(Brief)
Leaving out all pictures, write out word for word the lines from the one containing "[0:07.00-0:08.00]" to the end of the data below.

Segment Start: Data for this exercise

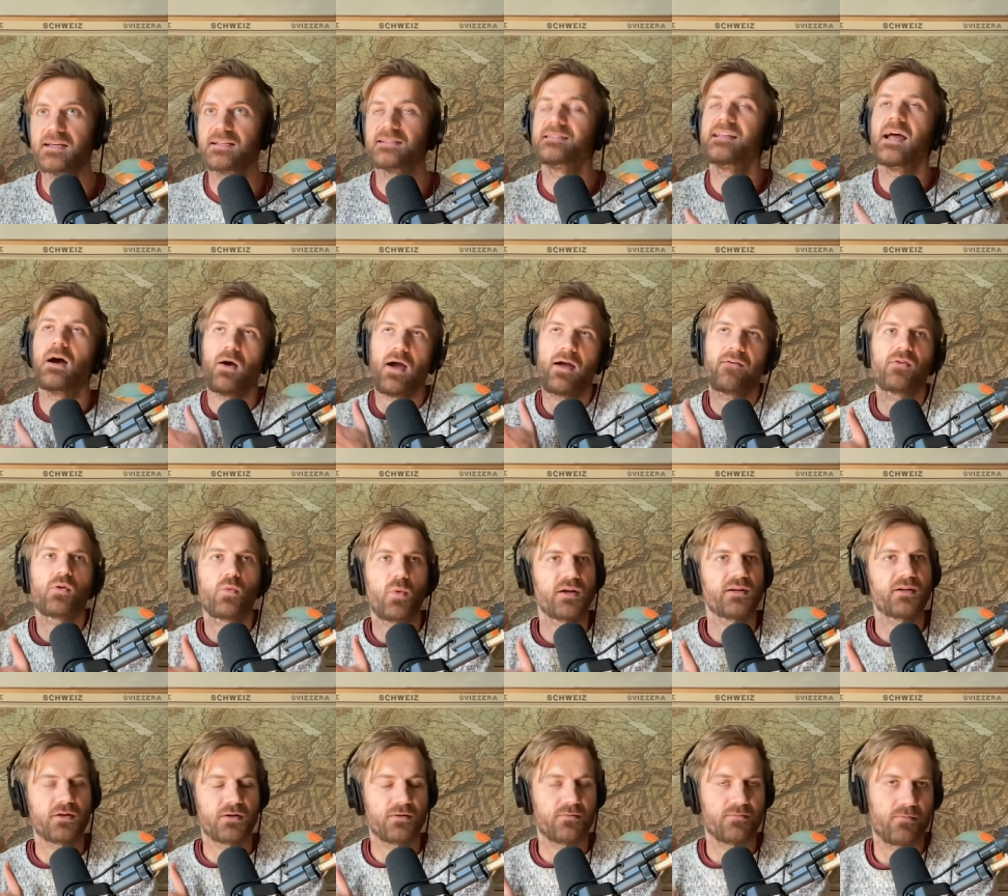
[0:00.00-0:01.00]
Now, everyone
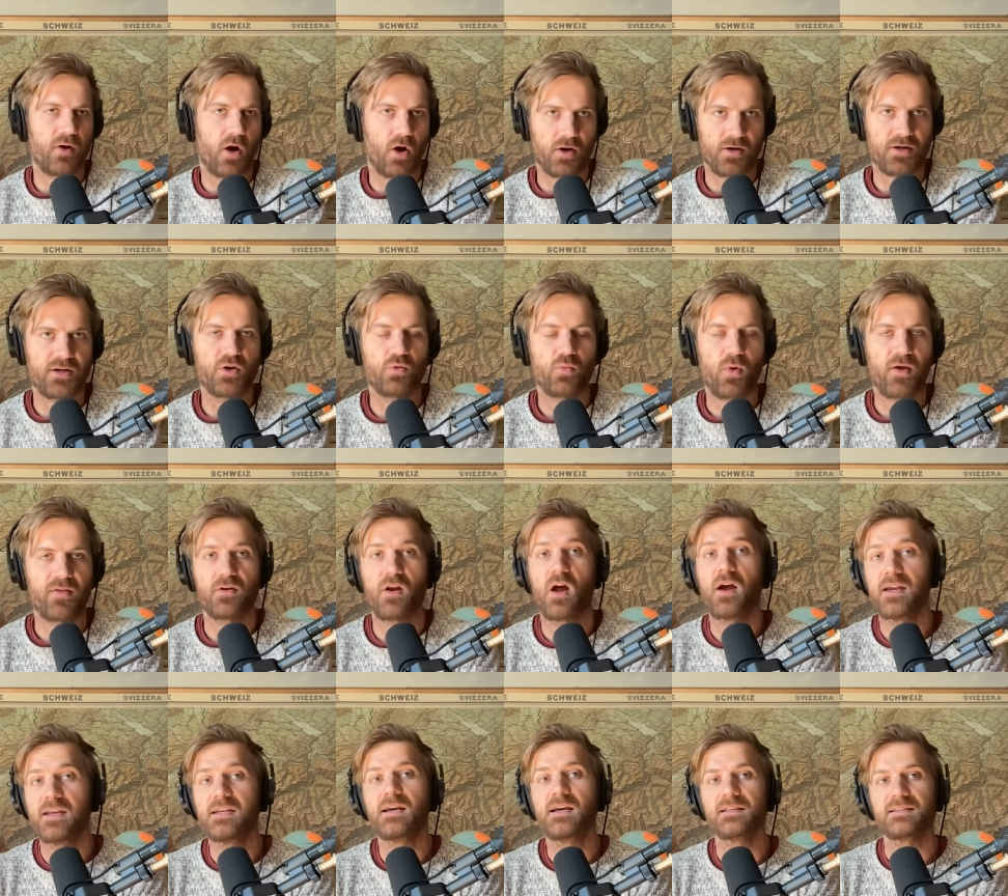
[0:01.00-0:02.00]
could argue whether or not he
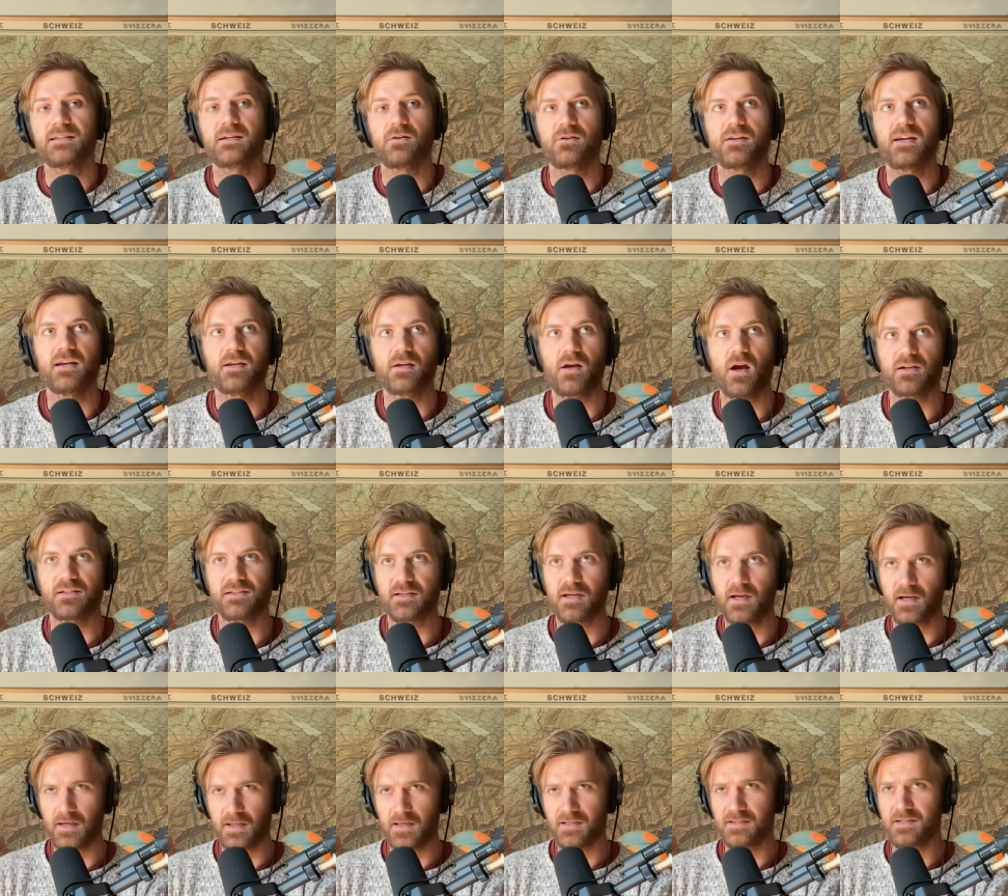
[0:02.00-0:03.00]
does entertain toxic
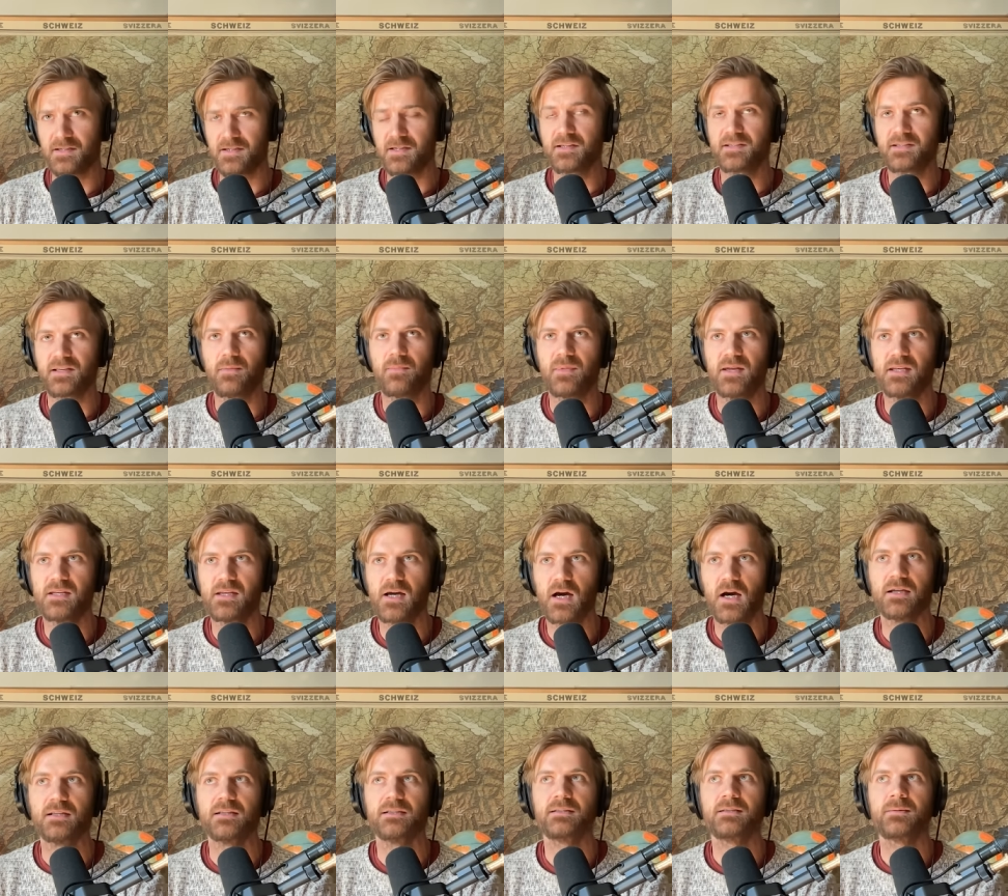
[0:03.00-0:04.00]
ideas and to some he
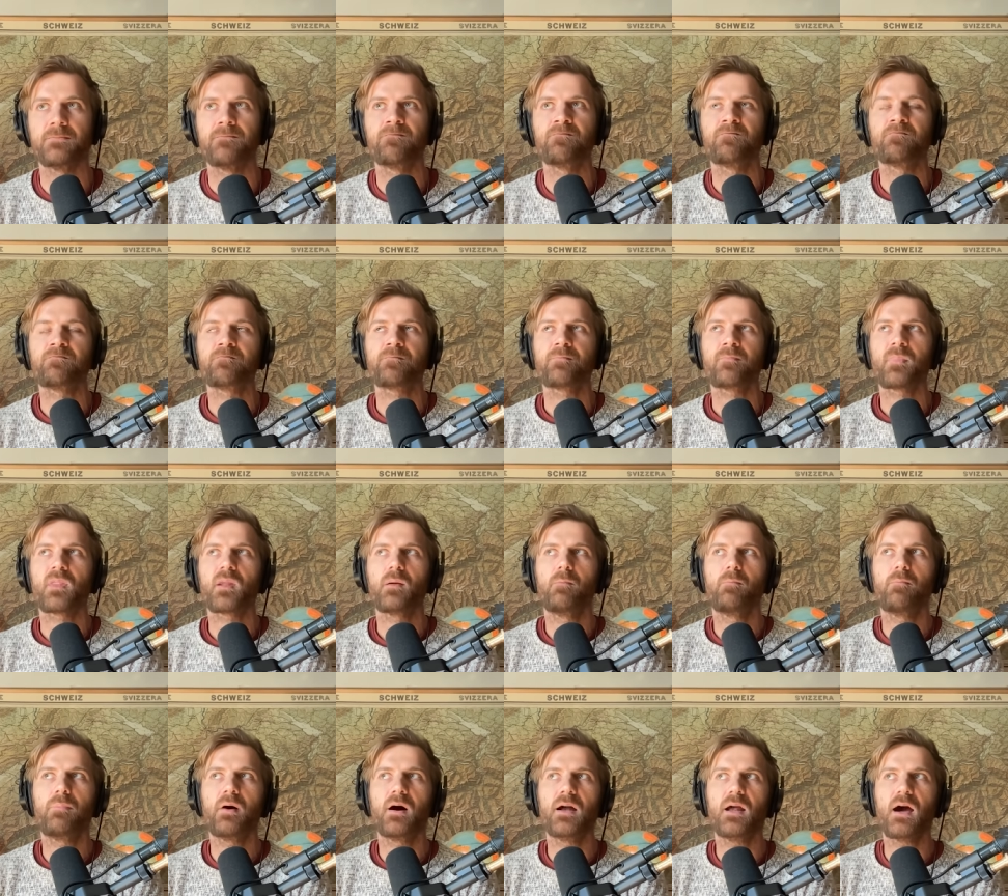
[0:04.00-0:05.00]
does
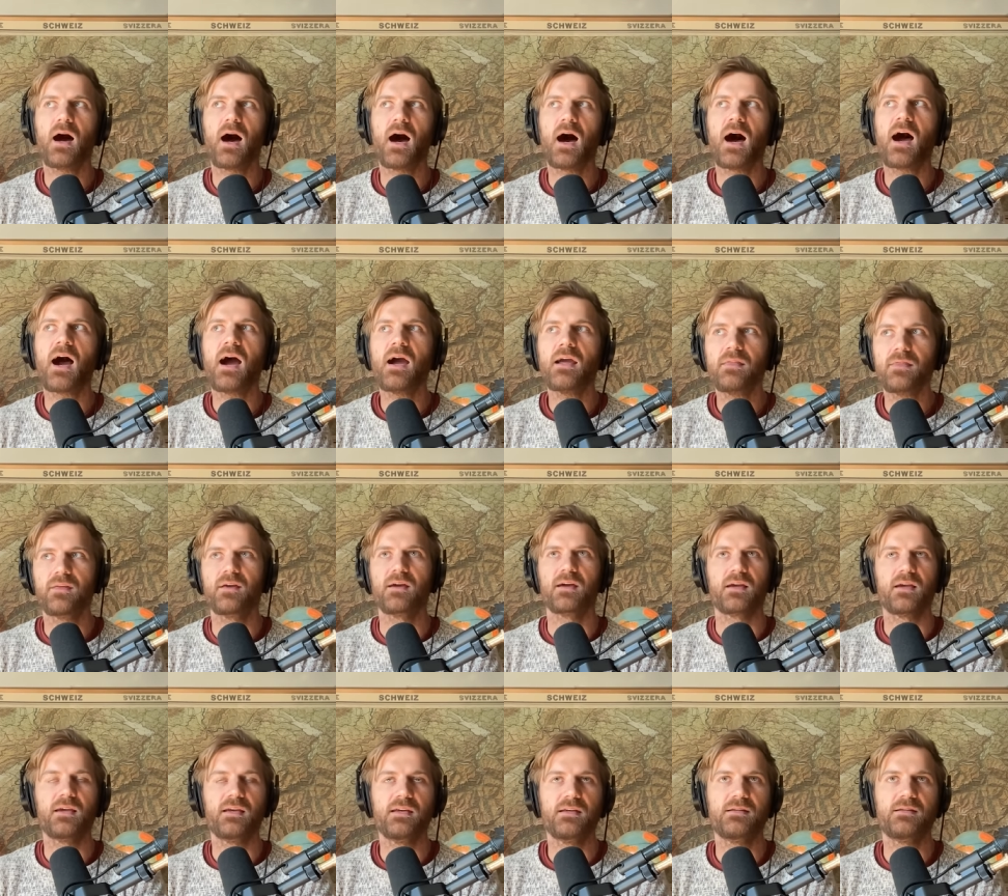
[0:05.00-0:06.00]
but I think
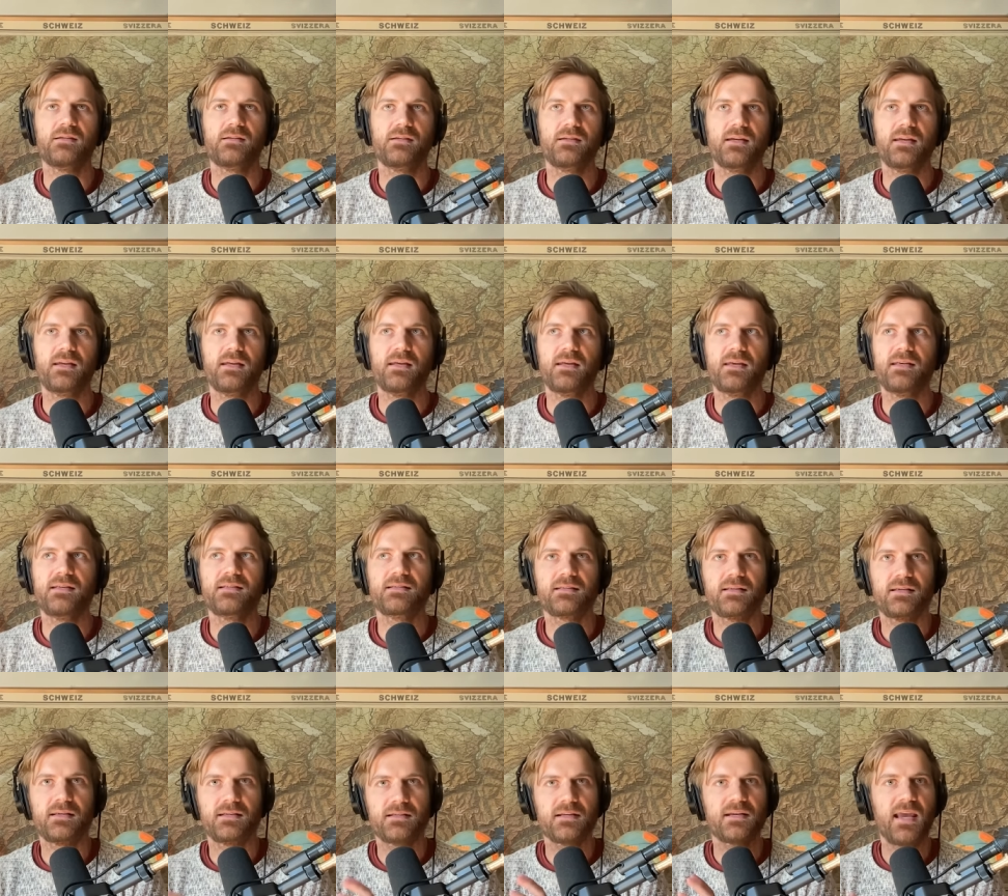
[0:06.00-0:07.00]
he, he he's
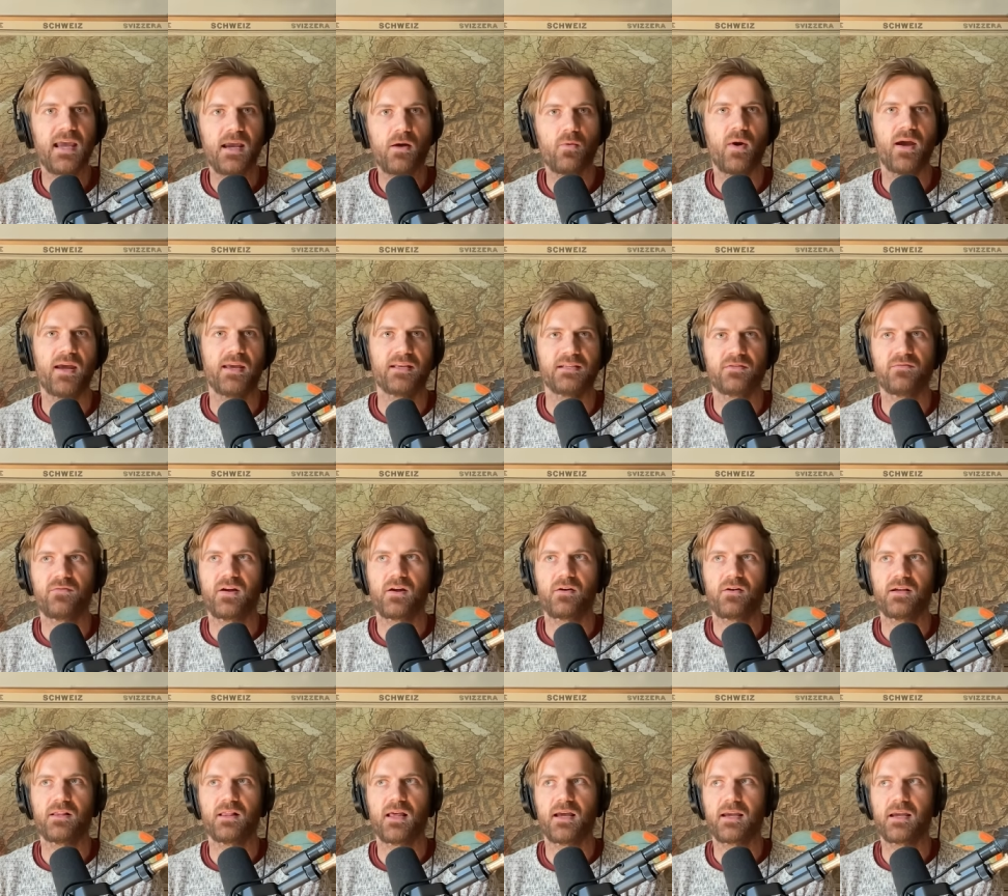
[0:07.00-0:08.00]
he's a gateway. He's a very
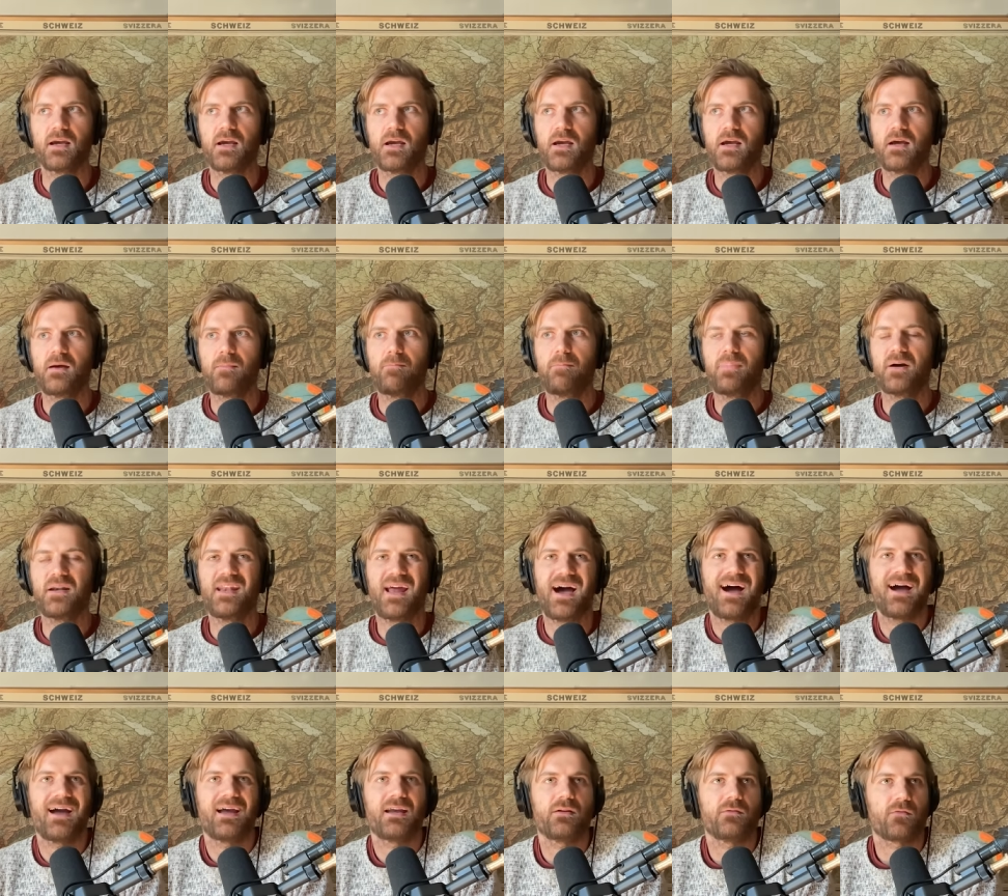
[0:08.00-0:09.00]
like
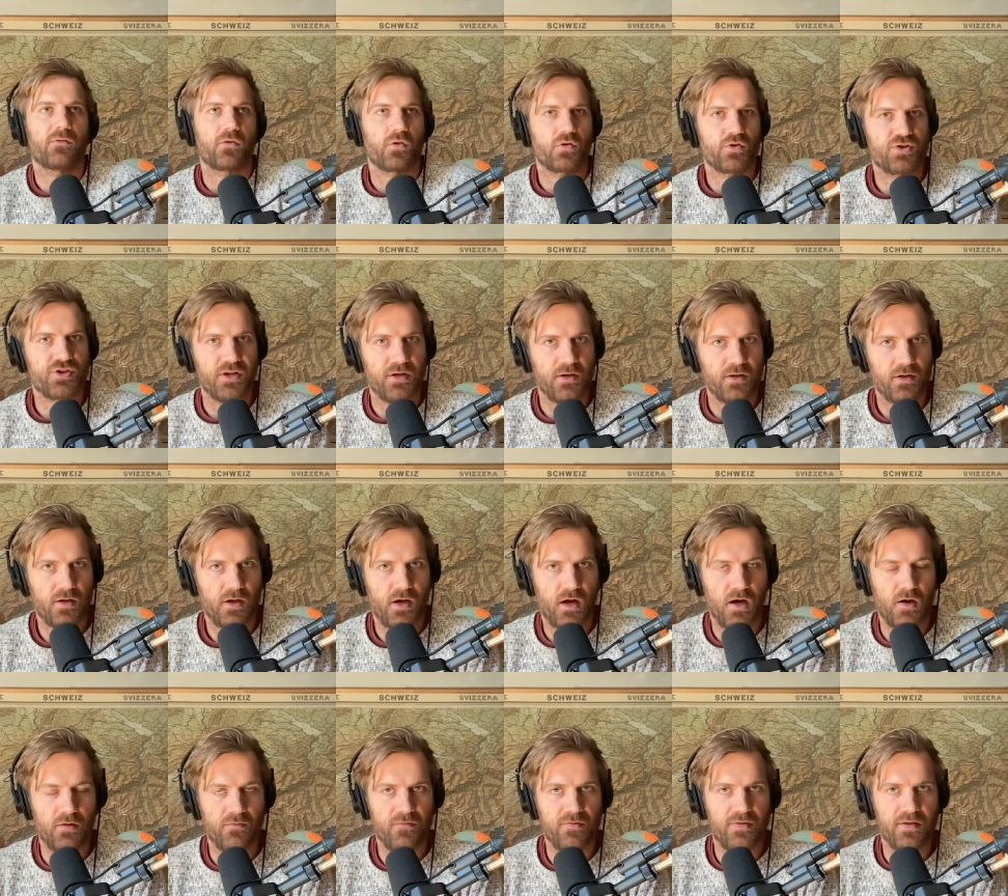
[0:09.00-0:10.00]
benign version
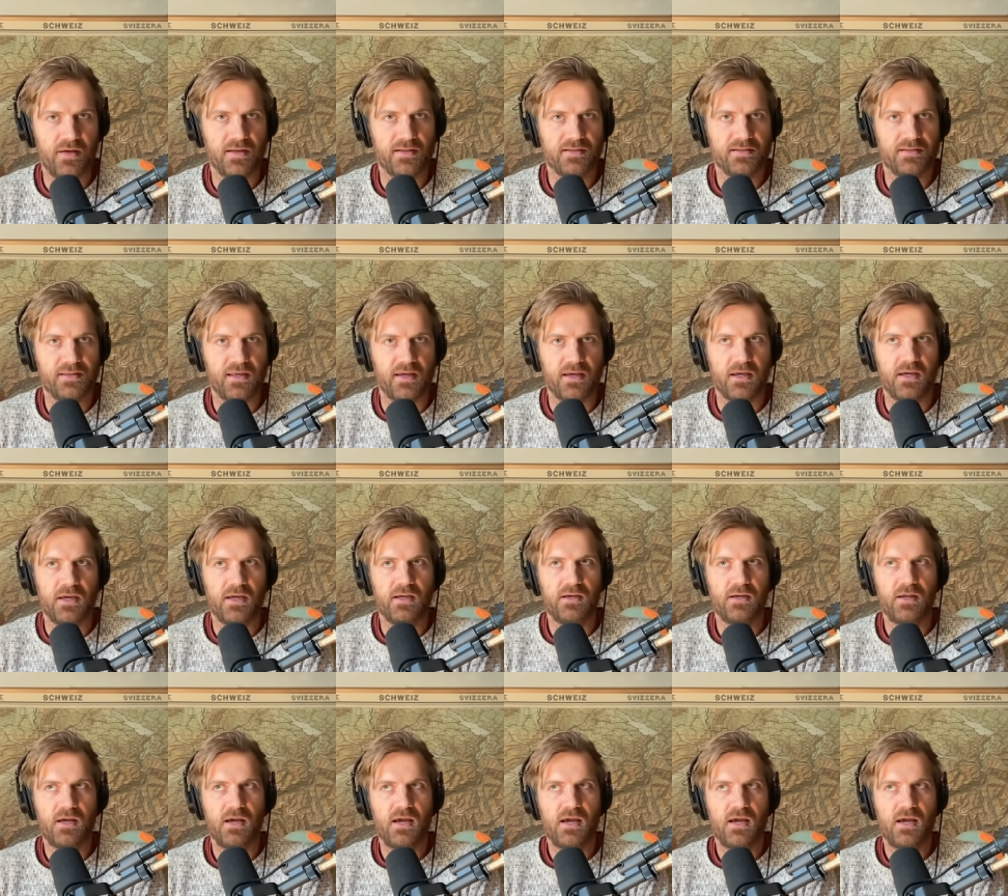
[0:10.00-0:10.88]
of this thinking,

Segment End: Data for this exercise

(Exercise output)
[0:07.00-0:08.00]
he's a gateway. He's a very
[0:08.00-0:09.00]
like
[0:09.00-0:10.00]
benign version
[0:10.00-0:10.88]
of this thinking,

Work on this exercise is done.